I find myself alone inside the highly fortified research center with the knowledge that I must find my way into the innermost sanctum and stop the evil scientist from completing the experiment that went wrong. Along my way through the complex maze, I encounter mutants that try to kill me, crazed scientists who try to steal my gear, tools and weapons that can help me in my quest, and all sorts of other surprises that are thrown in my path. To make matters more difficult, I must perform all my actions—from shooting at monsters to navigating the rooms and hallways—entirely blind.
Shades of Doom
This is the scenario one finds oneself in when playing Shades of Doom from GMA Games, a leader in the development of complex virtual environments for audio game players. In 1998, David Greenwood, founder of GMA Games, started exploring the possibility of creating a three-dimensional (3-D) auditory environment in developing this exciting new world of audio interfaces for games.

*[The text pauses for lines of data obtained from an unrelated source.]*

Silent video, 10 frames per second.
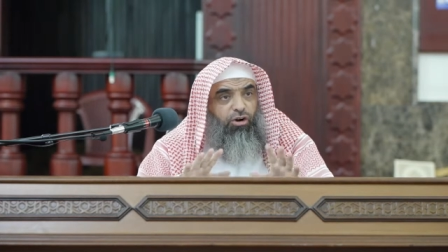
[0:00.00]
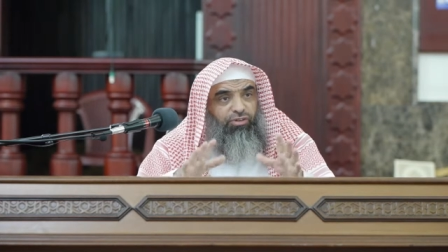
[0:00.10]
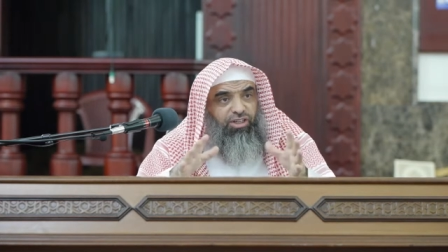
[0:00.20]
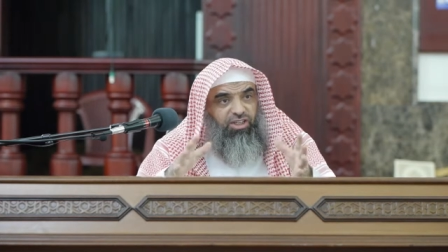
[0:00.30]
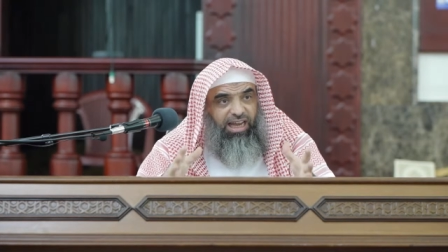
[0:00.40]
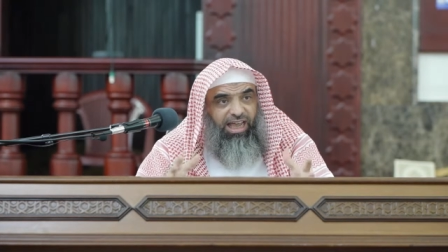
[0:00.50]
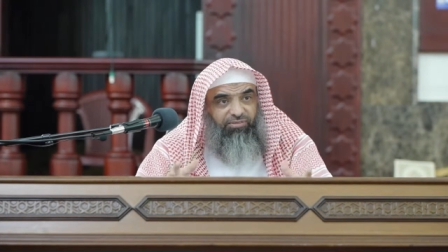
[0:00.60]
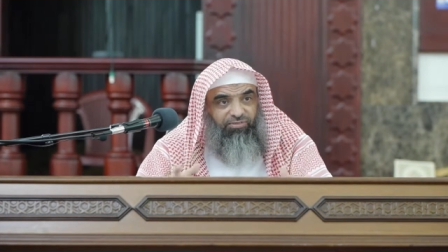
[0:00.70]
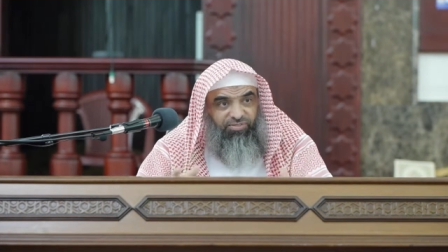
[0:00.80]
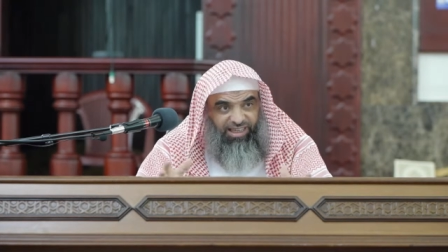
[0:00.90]
of his
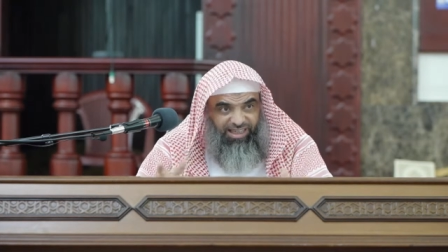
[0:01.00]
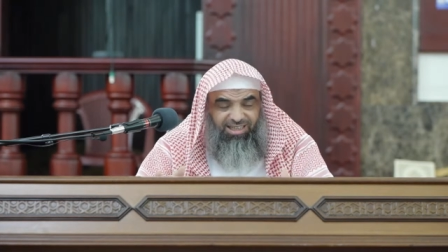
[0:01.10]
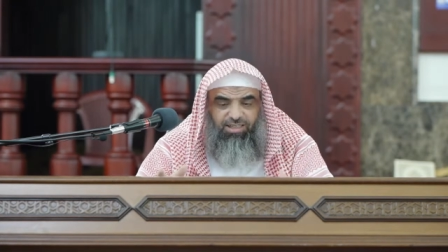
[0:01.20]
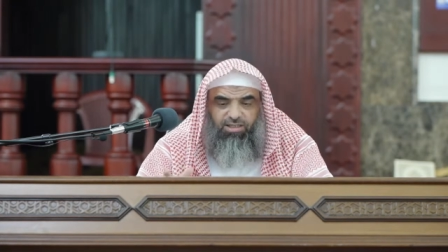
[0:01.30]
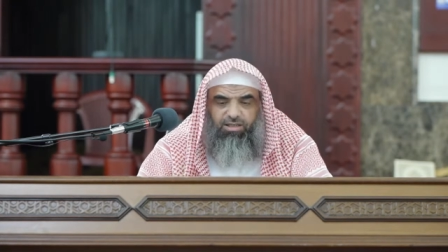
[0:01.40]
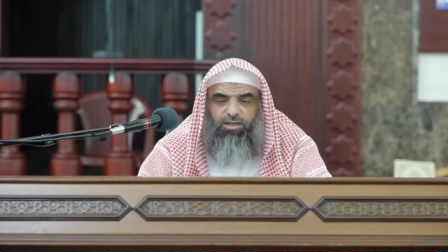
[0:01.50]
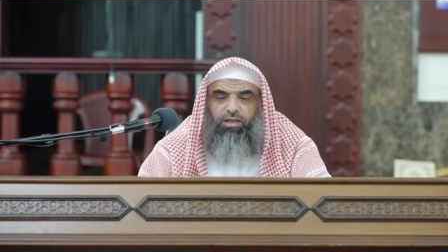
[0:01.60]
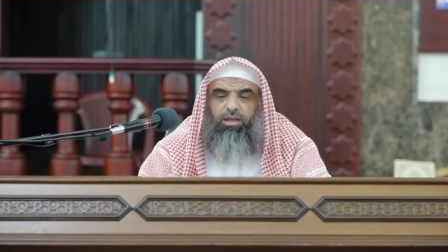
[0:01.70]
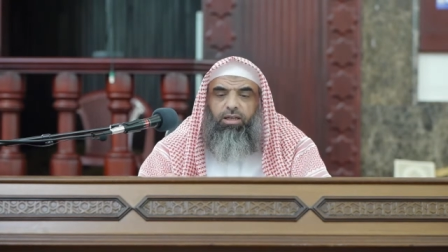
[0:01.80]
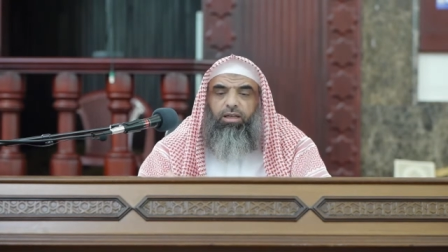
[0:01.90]
life is
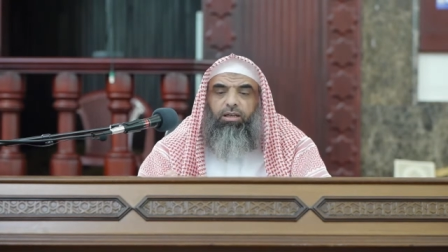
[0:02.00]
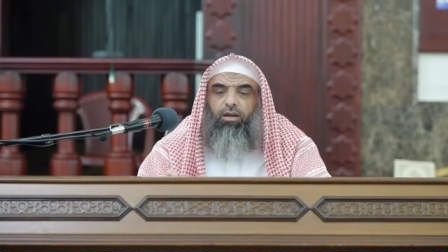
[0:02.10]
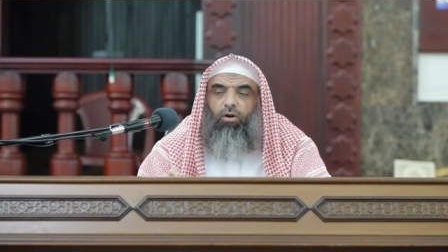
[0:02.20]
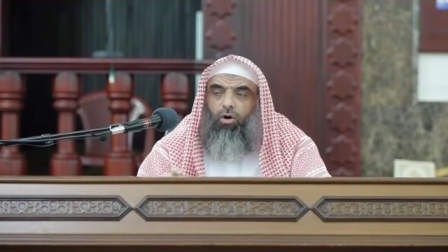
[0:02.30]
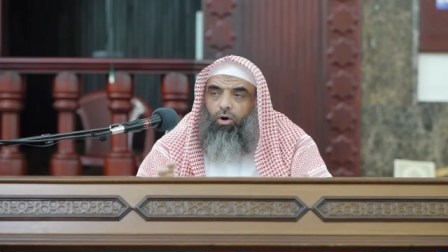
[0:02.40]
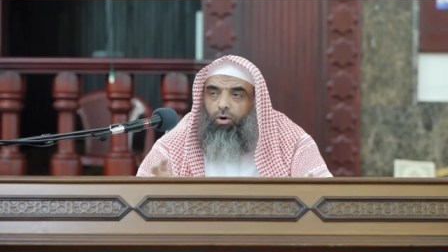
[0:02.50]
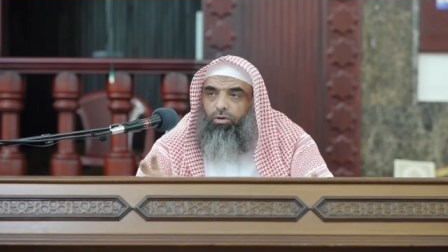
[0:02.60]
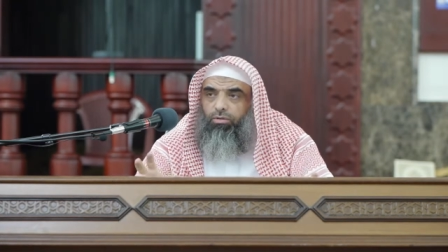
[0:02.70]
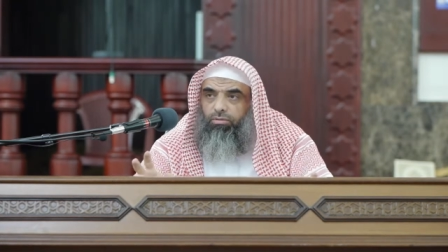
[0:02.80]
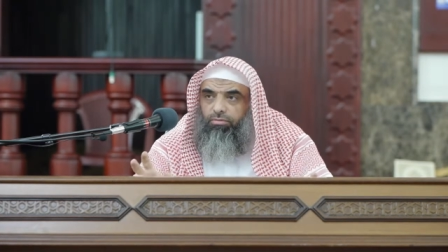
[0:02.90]

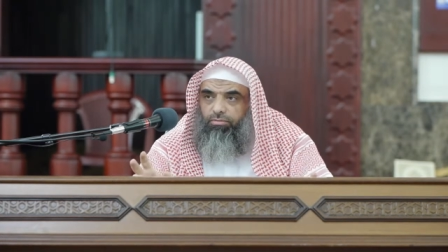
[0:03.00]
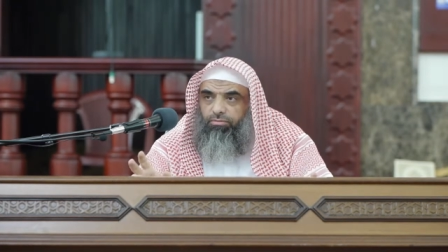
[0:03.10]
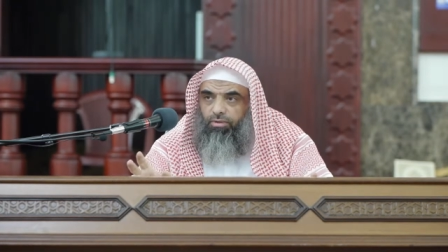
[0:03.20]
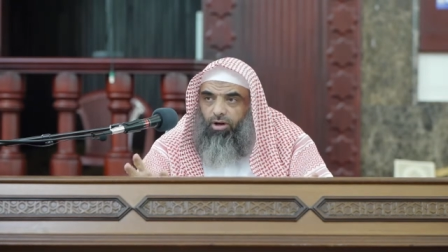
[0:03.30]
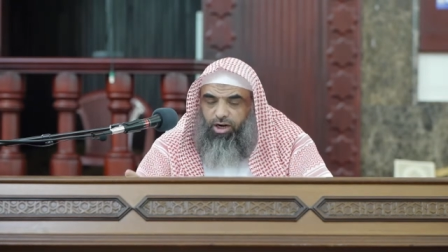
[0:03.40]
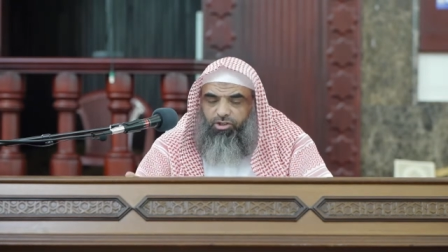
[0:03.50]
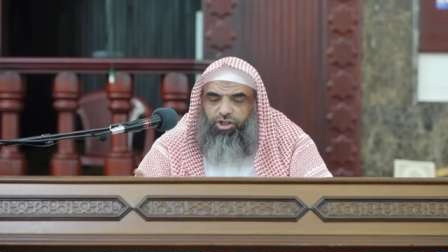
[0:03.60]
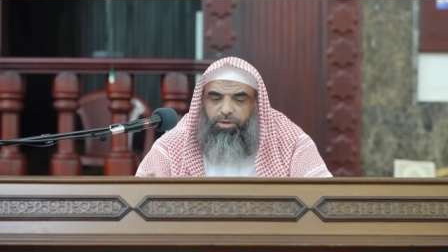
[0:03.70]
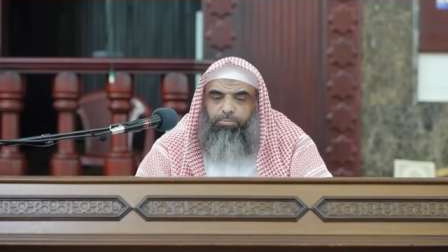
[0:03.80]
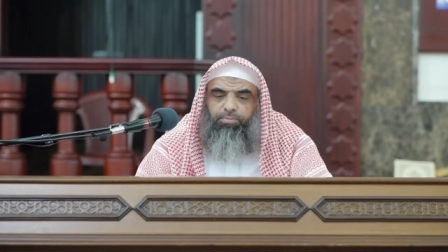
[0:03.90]
all
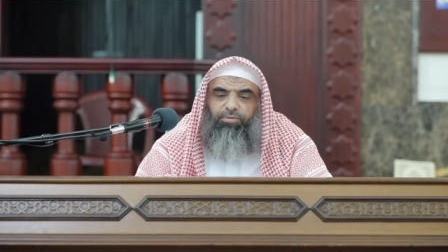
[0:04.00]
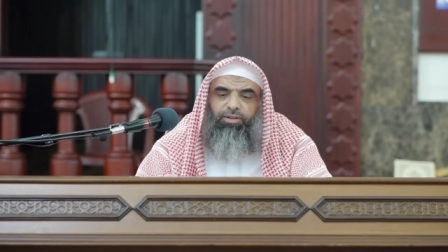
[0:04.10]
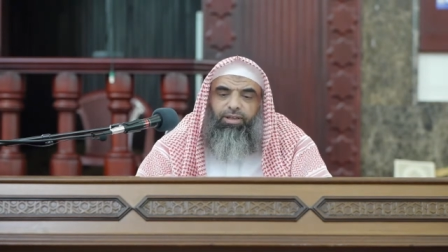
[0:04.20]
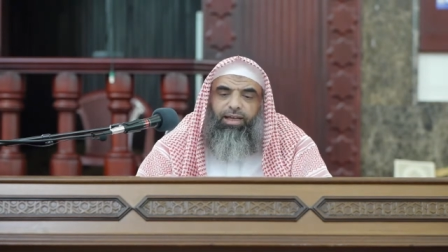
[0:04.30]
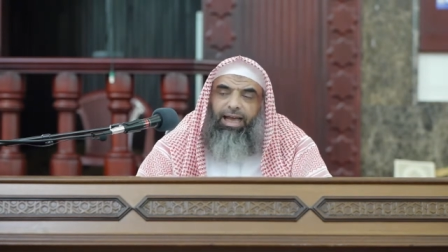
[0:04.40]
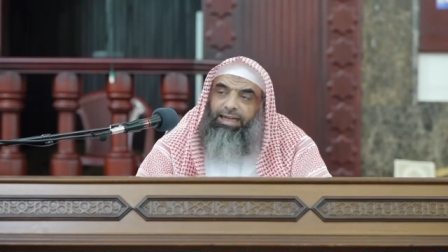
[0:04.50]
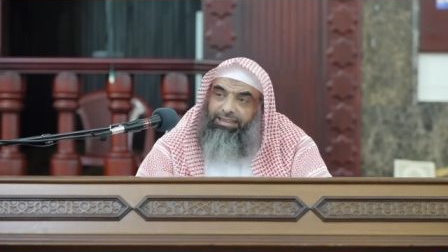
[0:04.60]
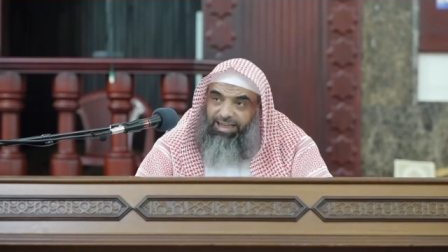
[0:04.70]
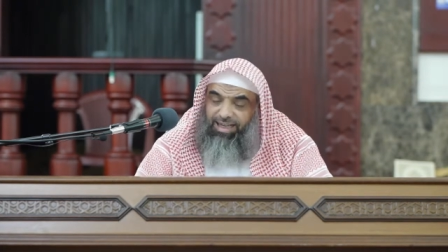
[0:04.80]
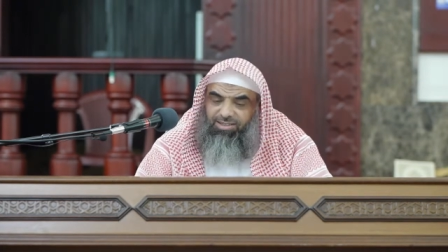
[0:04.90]
hardship
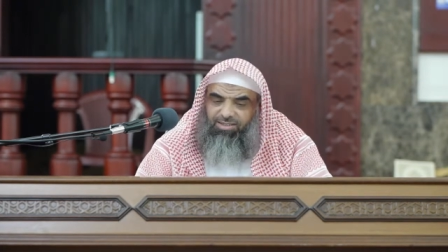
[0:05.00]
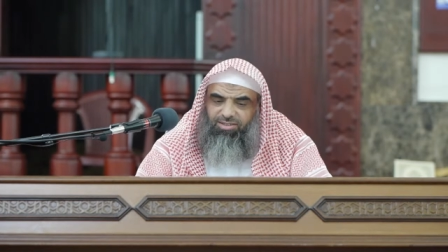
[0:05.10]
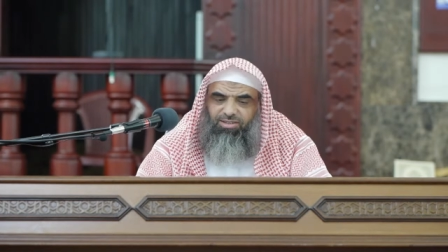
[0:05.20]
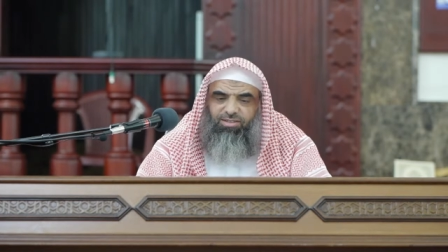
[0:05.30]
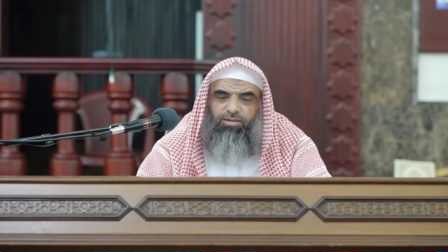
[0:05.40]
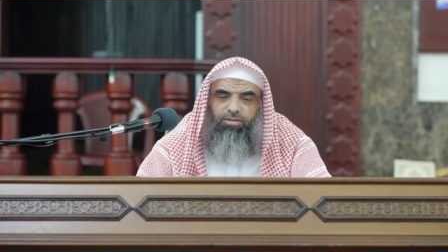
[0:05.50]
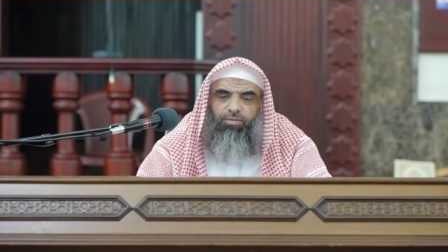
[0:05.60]
and tests,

According to Justin Daubenmire, president of BSC Games (the gaming division of Blindsoftware.com), a major breakthrough in the audio gaming industry was the release of a prototype version of Shades of Doom in November 1999, almost a year after Greenwood began gathering ideas about designing a revolutionary real-time, audio-interface game. "The game stood out from previous audio games because of its emphasis on action. Older audio games tended to be organized around text menus, with small puzzles or arcade games woven into the game play. While these are still popular, Shades of Doom is a 3-D world that allows the audio gamer to explore an interactive realm. It made the audio-game industry much more ambitious."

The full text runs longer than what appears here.